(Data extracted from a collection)
· · · ·

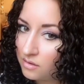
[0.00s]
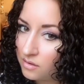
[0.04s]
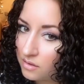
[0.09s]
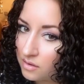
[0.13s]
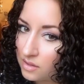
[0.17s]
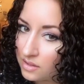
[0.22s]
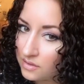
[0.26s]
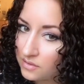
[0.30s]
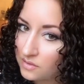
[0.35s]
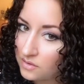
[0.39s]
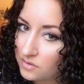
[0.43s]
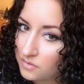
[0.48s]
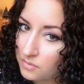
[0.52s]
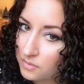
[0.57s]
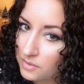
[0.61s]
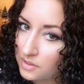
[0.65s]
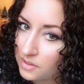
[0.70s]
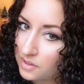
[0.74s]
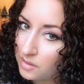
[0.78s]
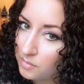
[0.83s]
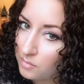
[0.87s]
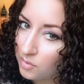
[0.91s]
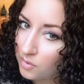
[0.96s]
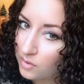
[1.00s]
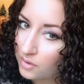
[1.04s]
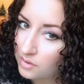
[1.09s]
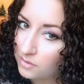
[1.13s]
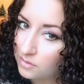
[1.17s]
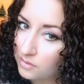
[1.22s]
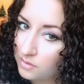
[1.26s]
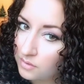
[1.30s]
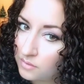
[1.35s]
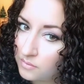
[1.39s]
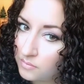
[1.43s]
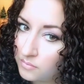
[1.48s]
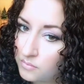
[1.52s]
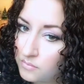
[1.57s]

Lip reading: This is really important.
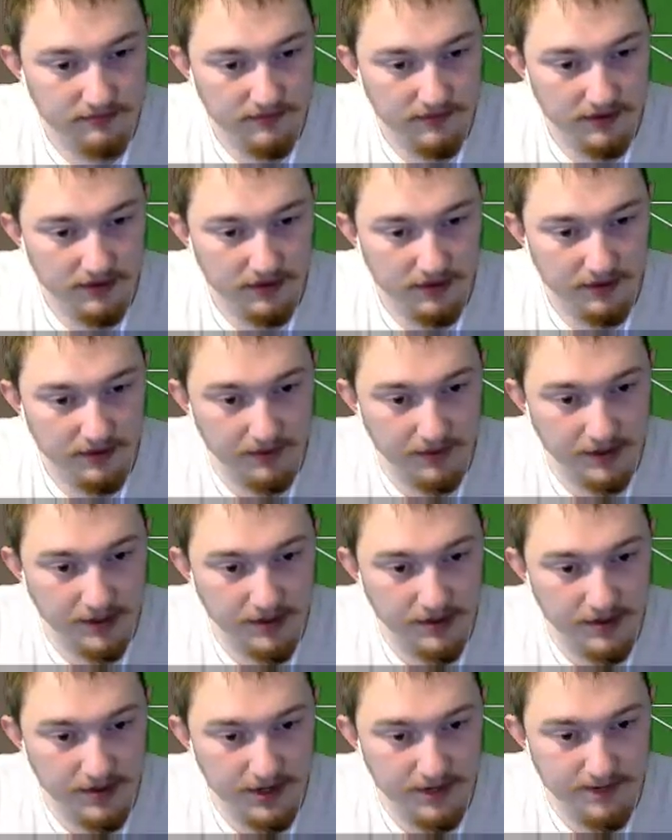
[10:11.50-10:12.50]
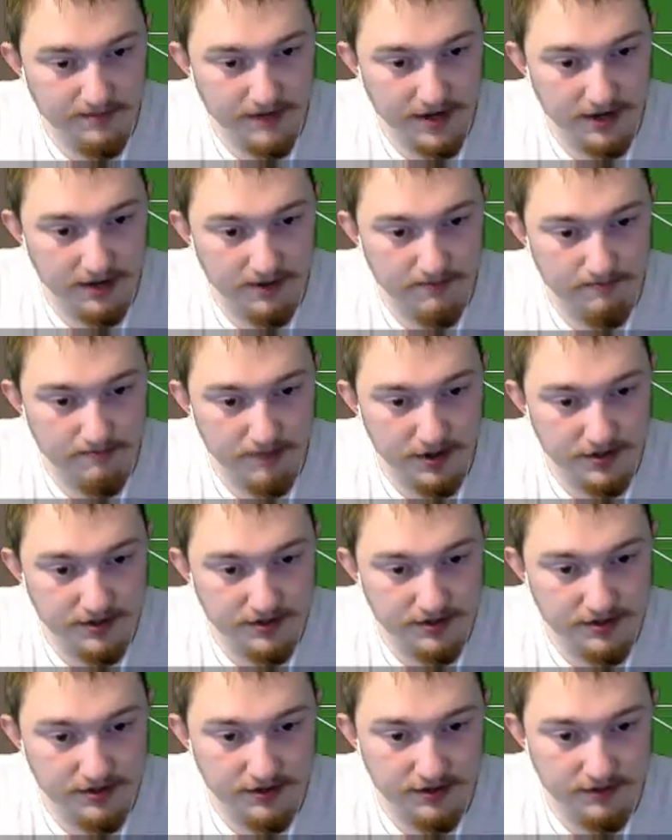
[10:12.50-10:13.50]
Right, we're going to go ahead and make a bunch
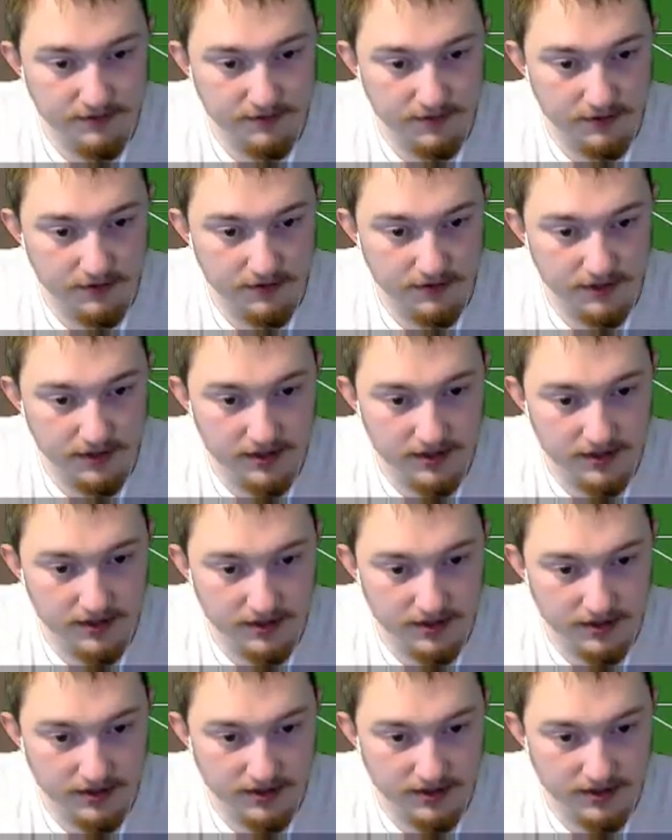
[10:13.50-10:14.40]
of these folks right here.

· · · ·

* [Work order] Only an exact, picture-free copy of the entries counts as the answer.

* [Task solution]
[0.00s]
[0.04s]
[0.09s]
[0.13s]
[0.17s]
[0.22s]
[0.26s]
[0.30s]
[0.35s]
[0.39s]
[0.43s]
[0.48s]
[0.52s]
[0.57s]
[0.61s]
[0.65s]
[0.70s]
[0.74s]
[0.78s]
[0.83s]
[0.87s]
[0.91s]
[0.96s]
[1.00s]
[1.04s]
[1.09s]
[1.13s]
[1.17s]
[1.22s]
[1.26s]
[1.30s]
[1.35s]
[1.39s]
[1.43s]
[1.48s]
[1.52s]
[1.57s]

Lip reading: This is really important.
[10:11.50-10:12.50]
[10:12.50-10:13.50]
Right, we're going to go ahead and make a bunch
[10:13.50-10:14.40]
of these folks right here.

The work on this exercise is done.